*Problem requirements*
Leaving out every image, restate all the records word for word.

*Stored data entries*
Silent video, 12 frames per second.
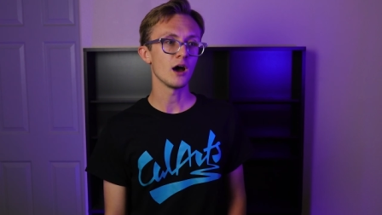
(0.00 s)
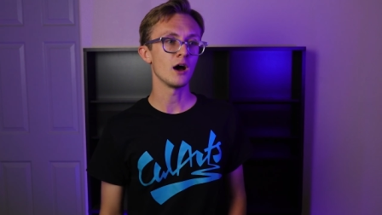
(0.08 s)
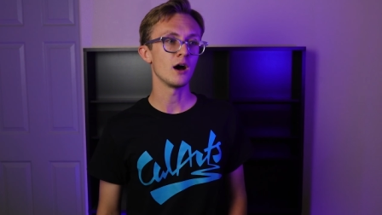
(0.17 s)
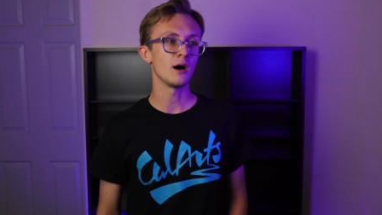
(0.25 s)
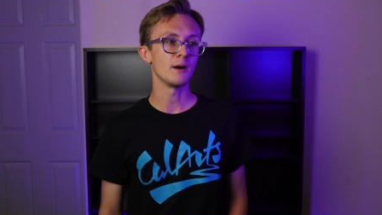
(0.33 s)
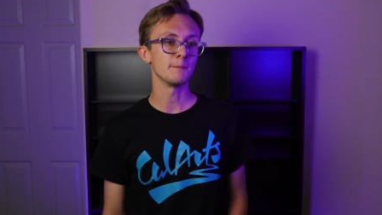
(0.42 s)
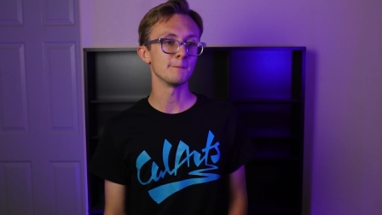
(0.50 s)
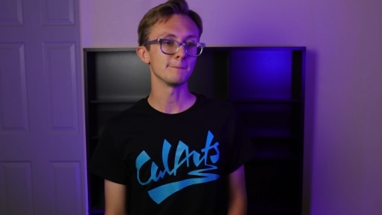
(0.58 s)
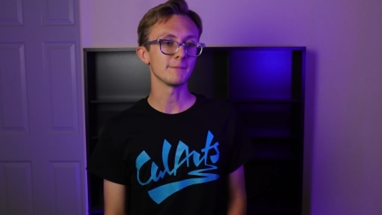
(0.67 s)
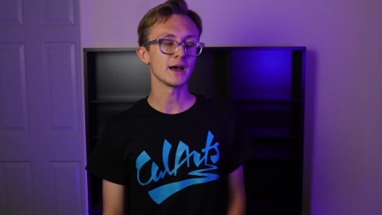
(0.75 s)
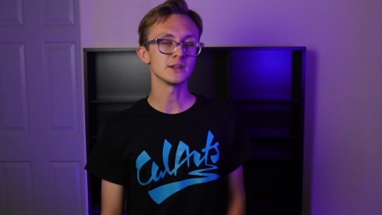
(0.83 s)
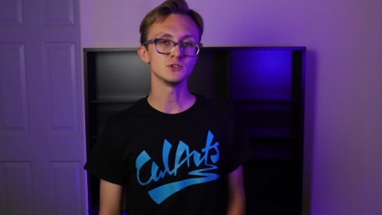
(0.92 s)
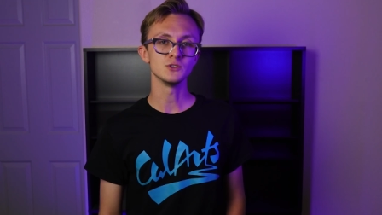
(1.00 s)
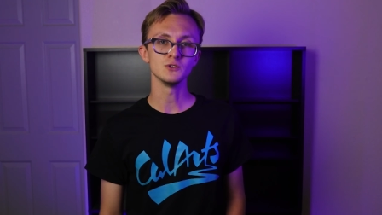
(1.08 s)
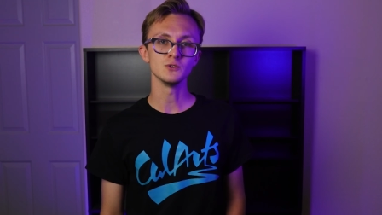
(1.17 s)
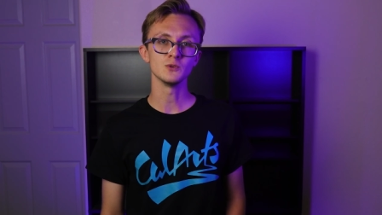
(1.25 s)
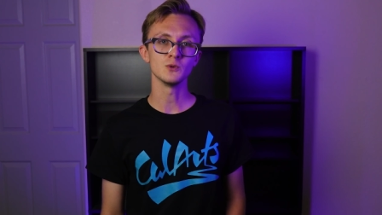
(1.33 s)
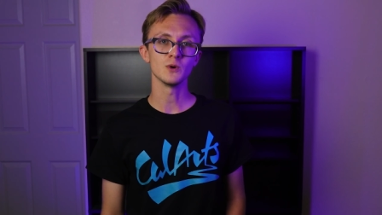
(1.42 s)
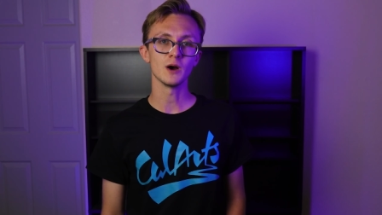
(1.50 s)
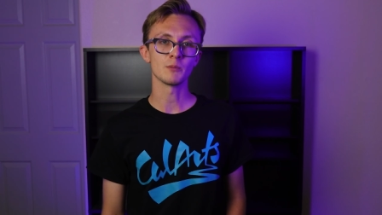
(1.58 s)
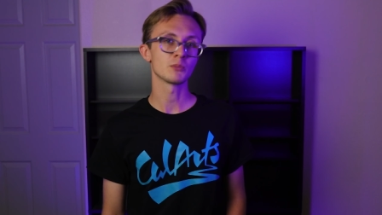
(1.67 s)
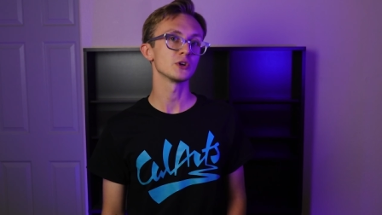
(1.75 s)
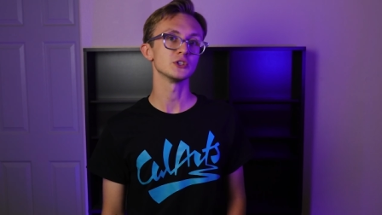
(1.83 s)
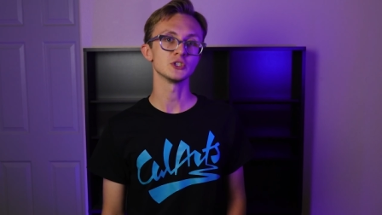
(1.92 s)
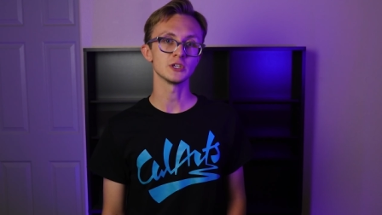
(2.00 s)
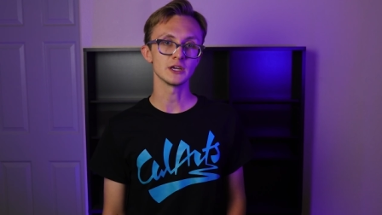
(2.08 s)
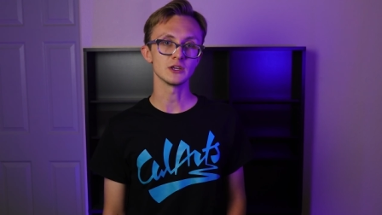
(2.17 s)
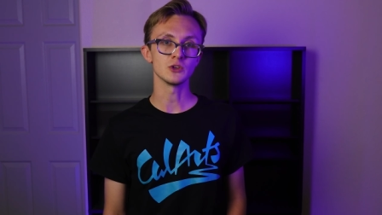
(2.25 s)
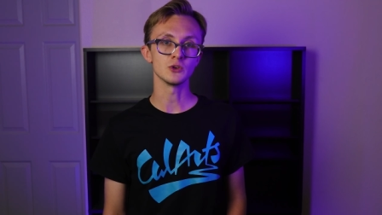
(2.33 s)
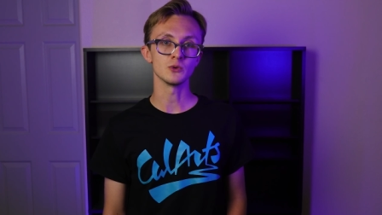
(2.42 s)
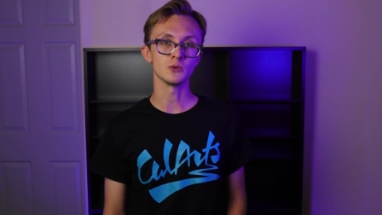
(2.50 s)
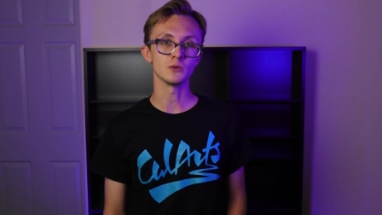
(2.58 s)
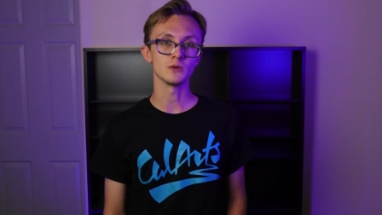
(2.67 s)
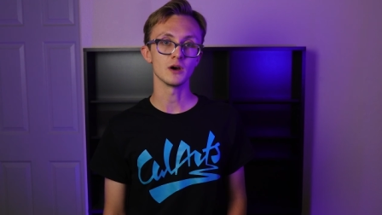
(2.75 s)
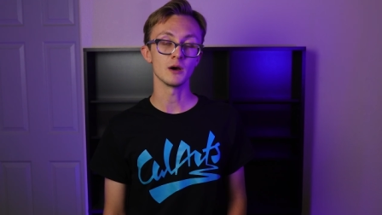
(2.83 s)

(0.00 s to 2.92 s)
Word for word: um, I do appreciate you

*Response to this exercise*
Silent video, 12 frames per second.
(0.00 s)
(0.08 s)
(0.17 s)
(0.25 s)
(0.33 s)
(0.42 s)
(0.50 s)
(0.58 s)
(0.67 s)
(0.75 s)
(0.83 s)
(0.92 s)
(1.00 s)
(1.08 s)
(1.17 s)
(1.25 s)
(1.33 s)
(1.42 s)
(1.50 s)
(1.58 s)
(1.67 s)
(1.75 s)
(1.83 s)
(1.92 s)
(2.00 s)
(2.08 s)
(2.17 s)
(2.25 s)
(2.33 s)
(2.42 s)
(2.50 s)
(2.58 s)
(2.67 s)
(2.75 s)
(2.83 s)

(0.00 s to 2.92 s)
Word for word: um, I do appreciate you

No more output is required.